▶ WHAT THE EXERCISE ASKS: Print the entries exactly as they appear, and omit any images.

Top of DATA LISTING

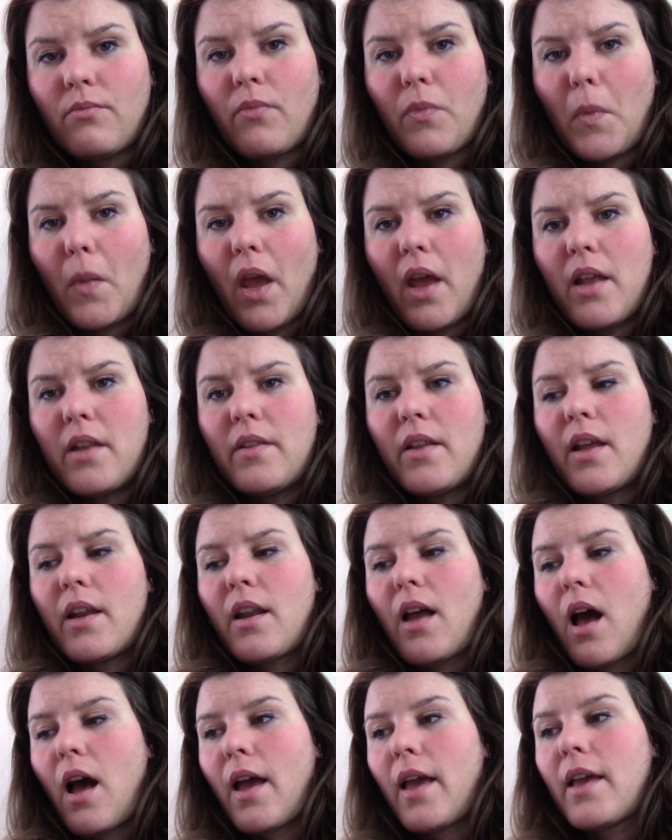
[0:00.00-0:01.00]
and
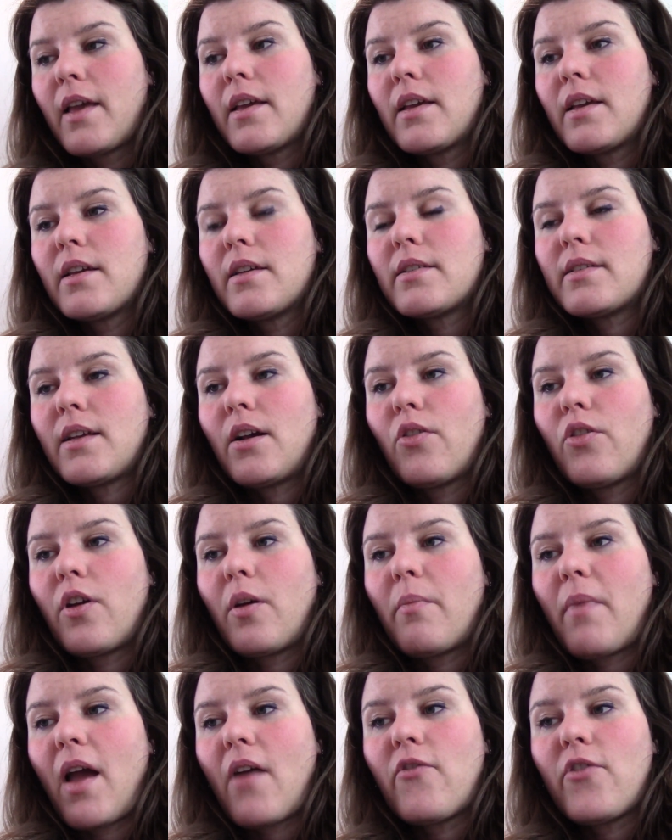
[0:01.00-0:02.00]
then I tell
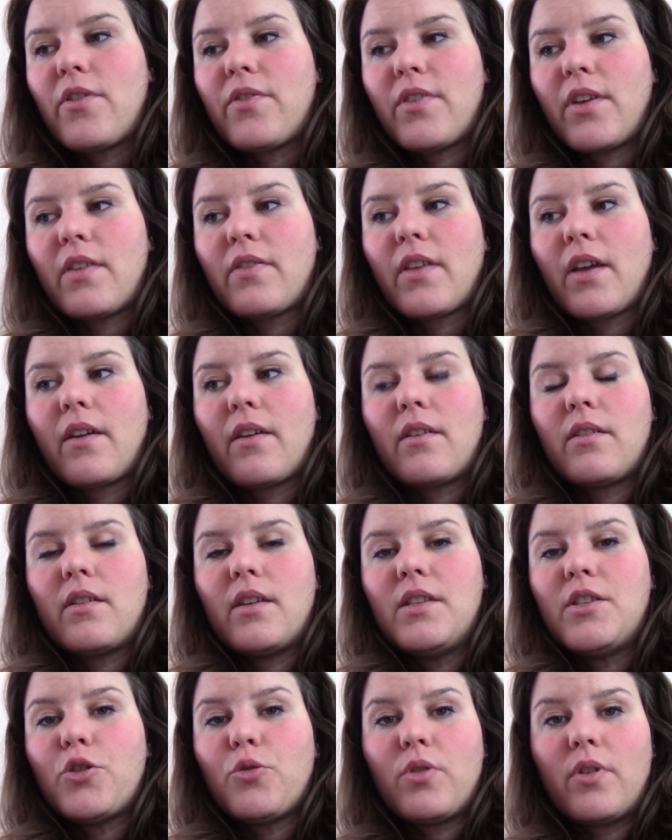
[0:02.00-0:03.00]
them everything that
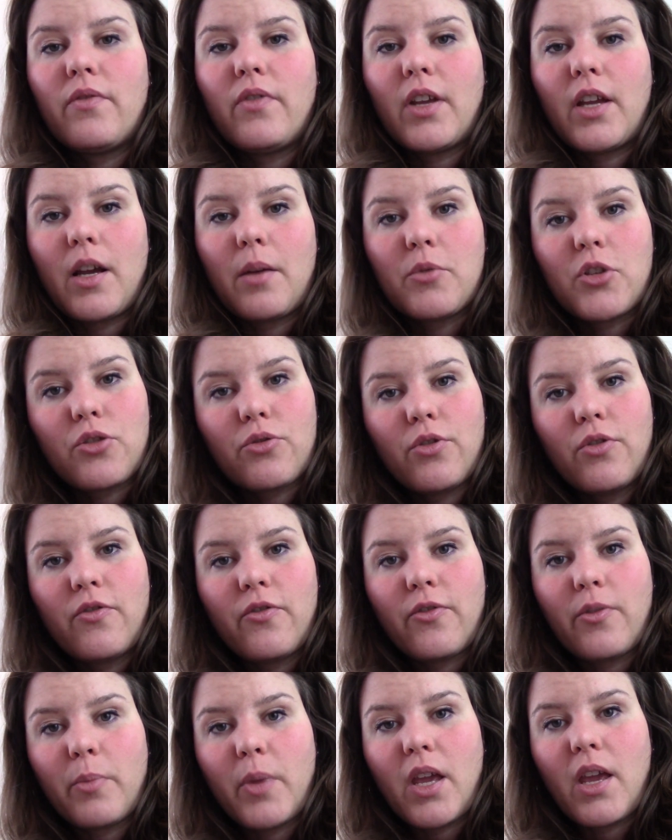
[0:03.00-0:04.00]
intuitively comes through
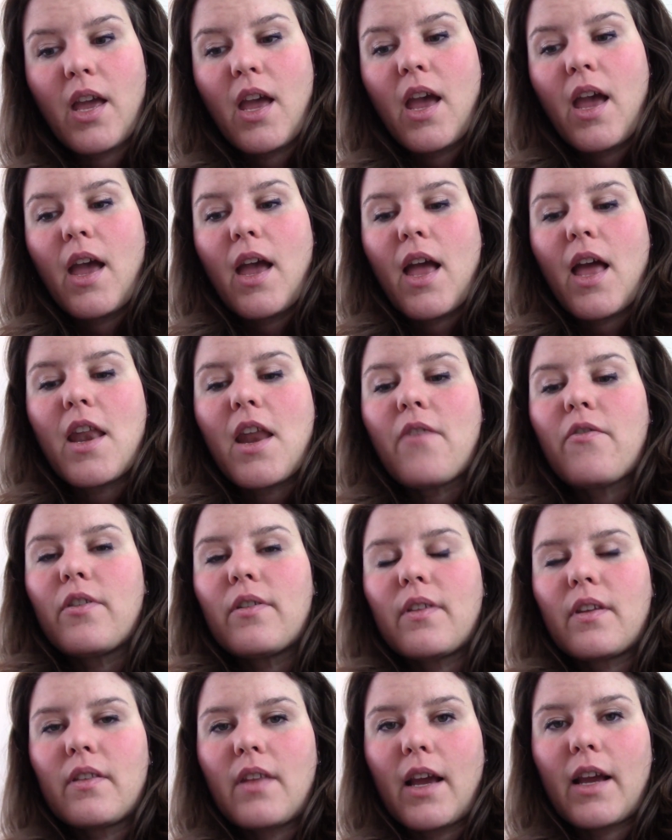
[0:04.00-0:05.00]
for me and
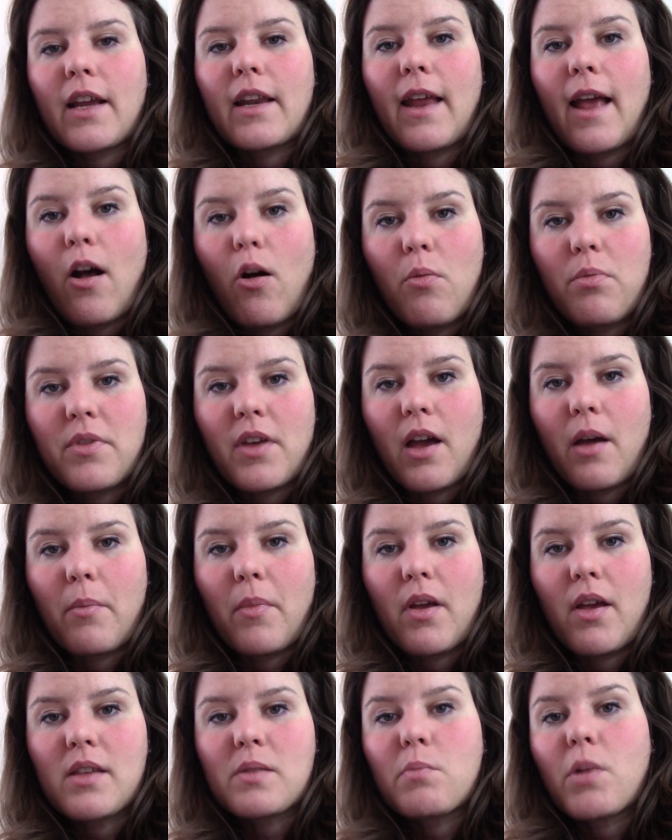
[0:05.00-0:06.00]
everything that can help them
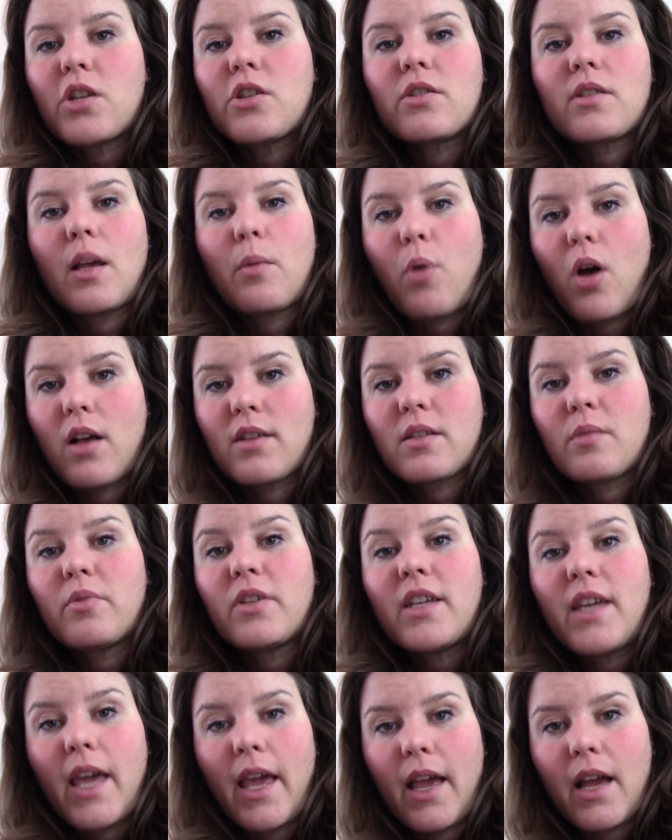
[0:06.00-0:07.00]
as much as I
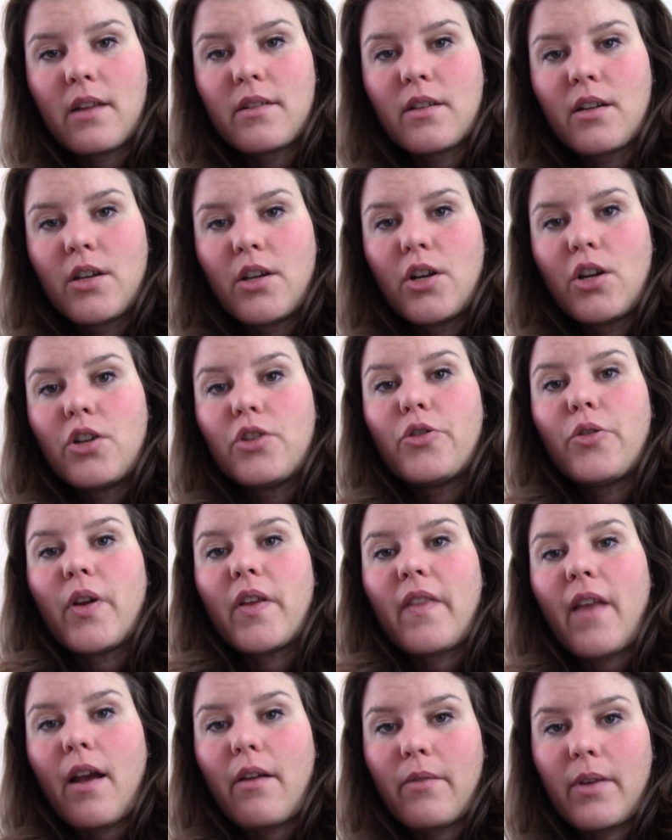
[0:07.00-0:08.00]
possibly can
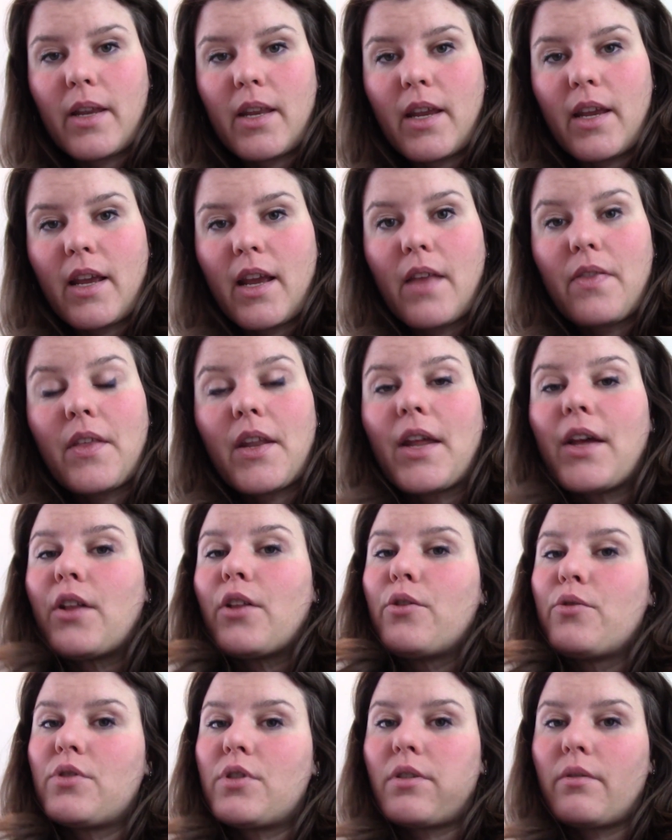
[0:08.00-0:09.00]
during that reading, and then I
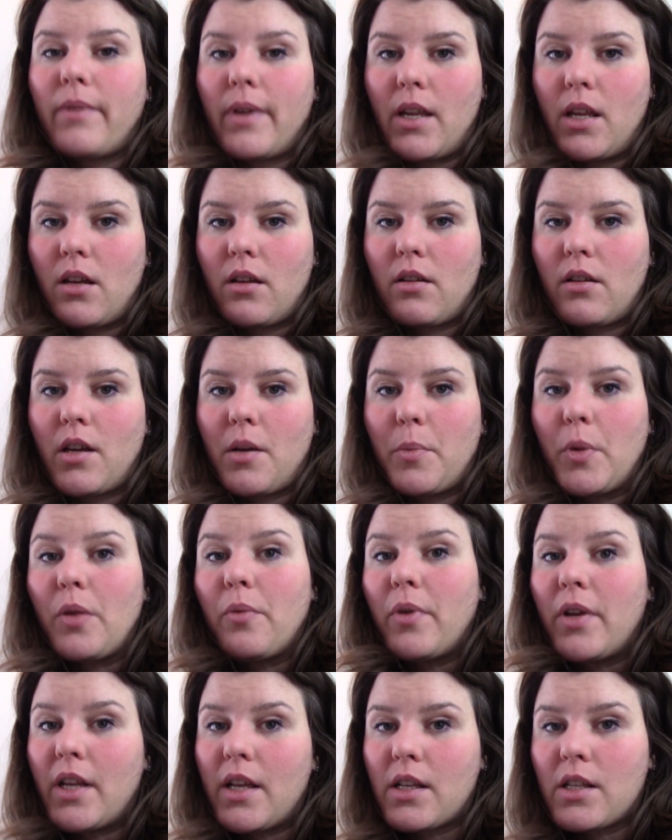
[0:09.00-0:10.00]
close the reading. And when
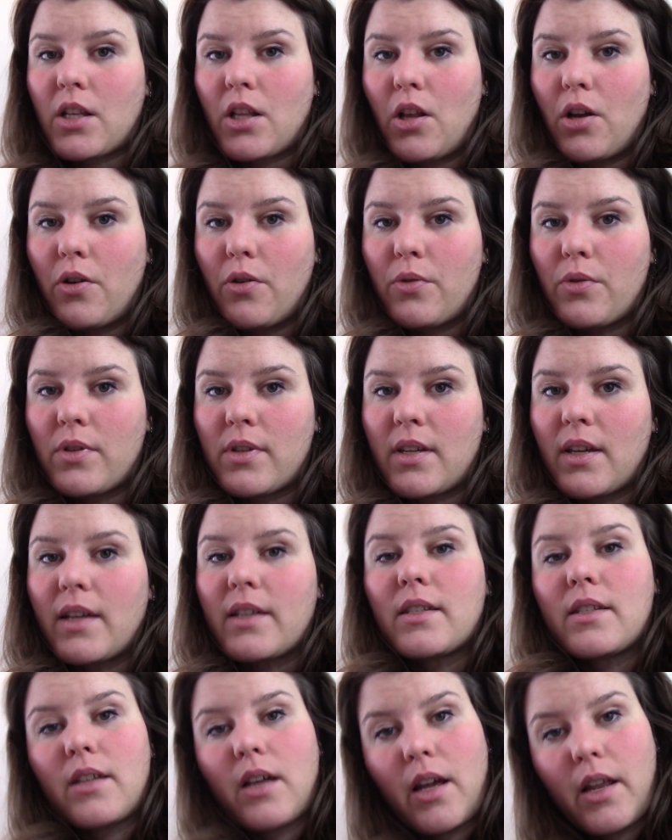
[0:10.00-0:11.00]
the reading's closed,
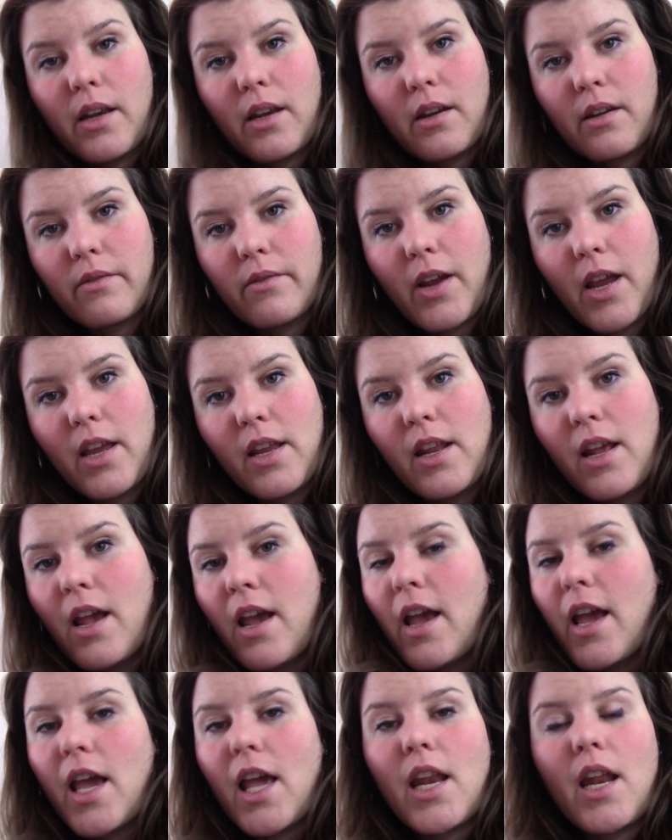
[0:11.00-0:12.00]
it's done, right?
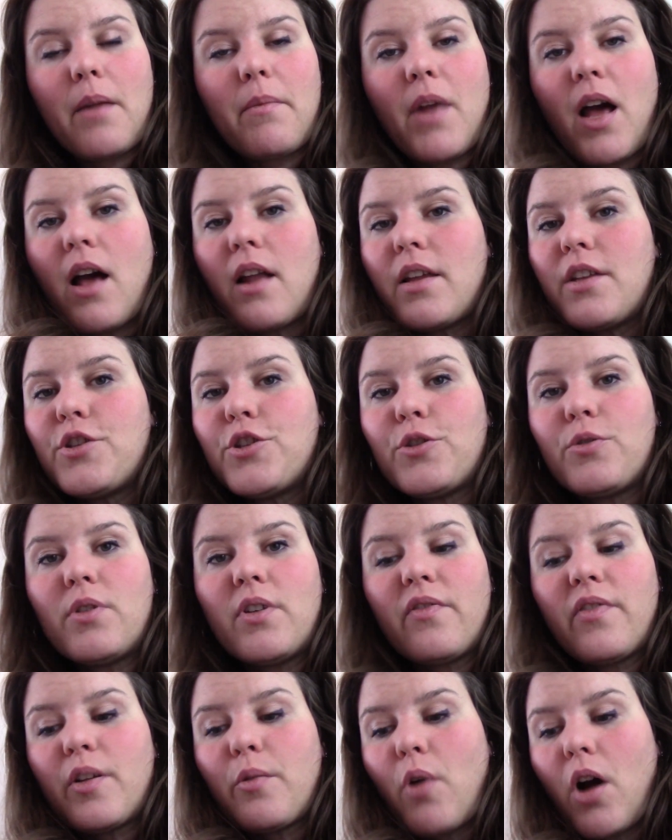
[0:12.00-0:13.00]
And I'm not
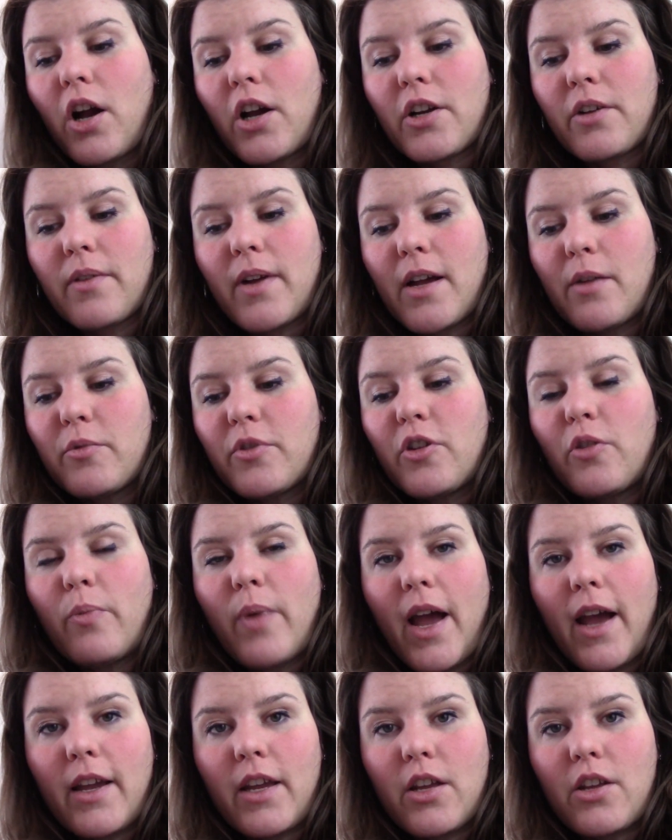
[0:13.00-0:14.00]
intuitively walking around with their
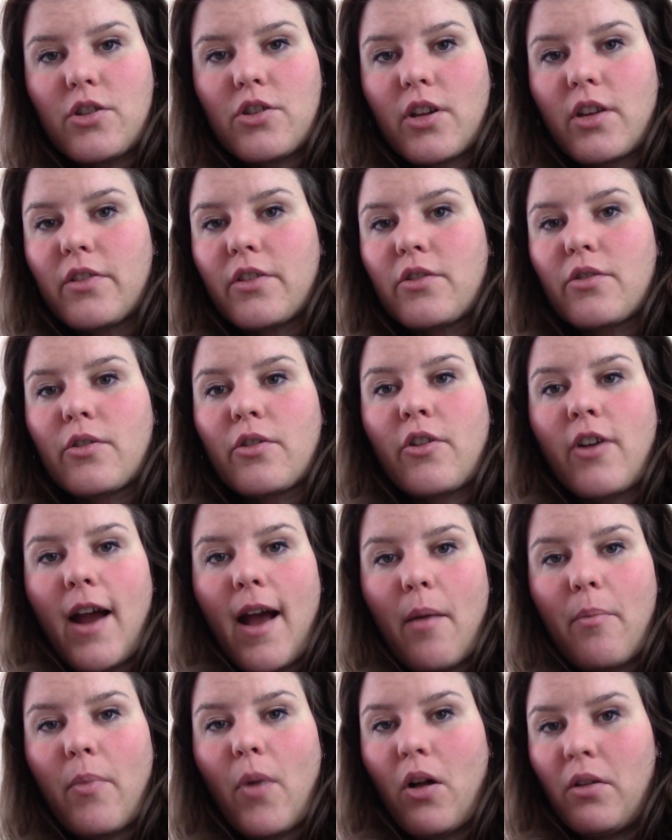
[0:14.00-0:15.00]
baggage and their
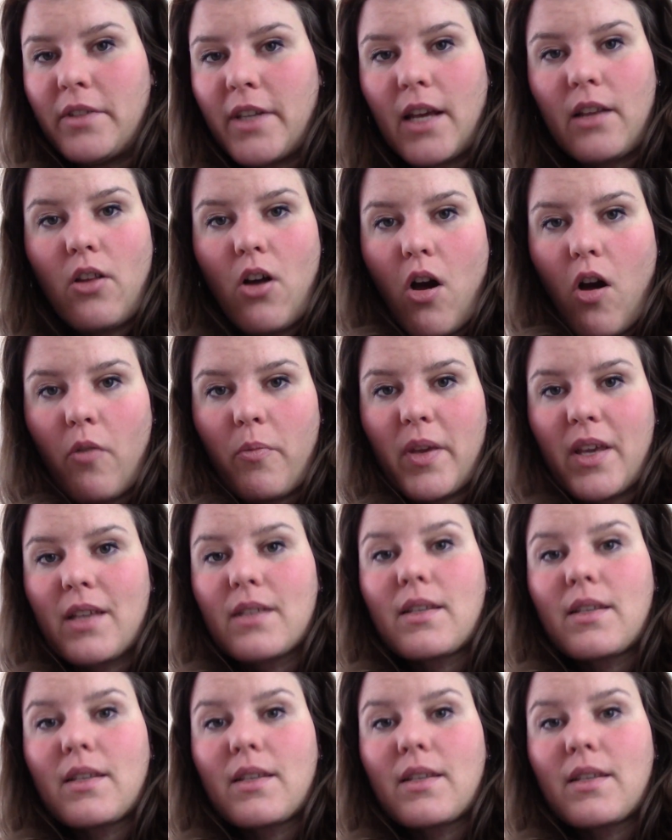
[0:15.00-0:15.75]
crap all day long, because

Bottom of DATA LISTING

▶ OUTPUT FOR THIS TASK:
[0:00.00-0:01.00]
and
[0:01.00-0:02.00]
then I tell
[0:02.00-0:03.00]
them everything that
[0:03.00-0:04.00]
intuitively comes through
[0:04.00-0:05.00]
for me and
[0:05.00-0:06.00]
everything that can help them
[0:06.00-0:07.00]
as much as I
[0:07.00-0:08.00]
possibly can
[0:08.00-0:09.00]
during that reading, and then I
[0:09.00-0:10.00]
close the reading. And when
[0:10.00-0:11.00]
the reading's closed,
[0:11.00-0:12.00]
it's done, right?
[0:12.00-0:13.00]
And I'm not
[0:13.00-0:14.00]
intuitively walking around with their
[0:14.00-0:15.00]
baggage and their
[0:15.00-0:15.75]
crap all day long, because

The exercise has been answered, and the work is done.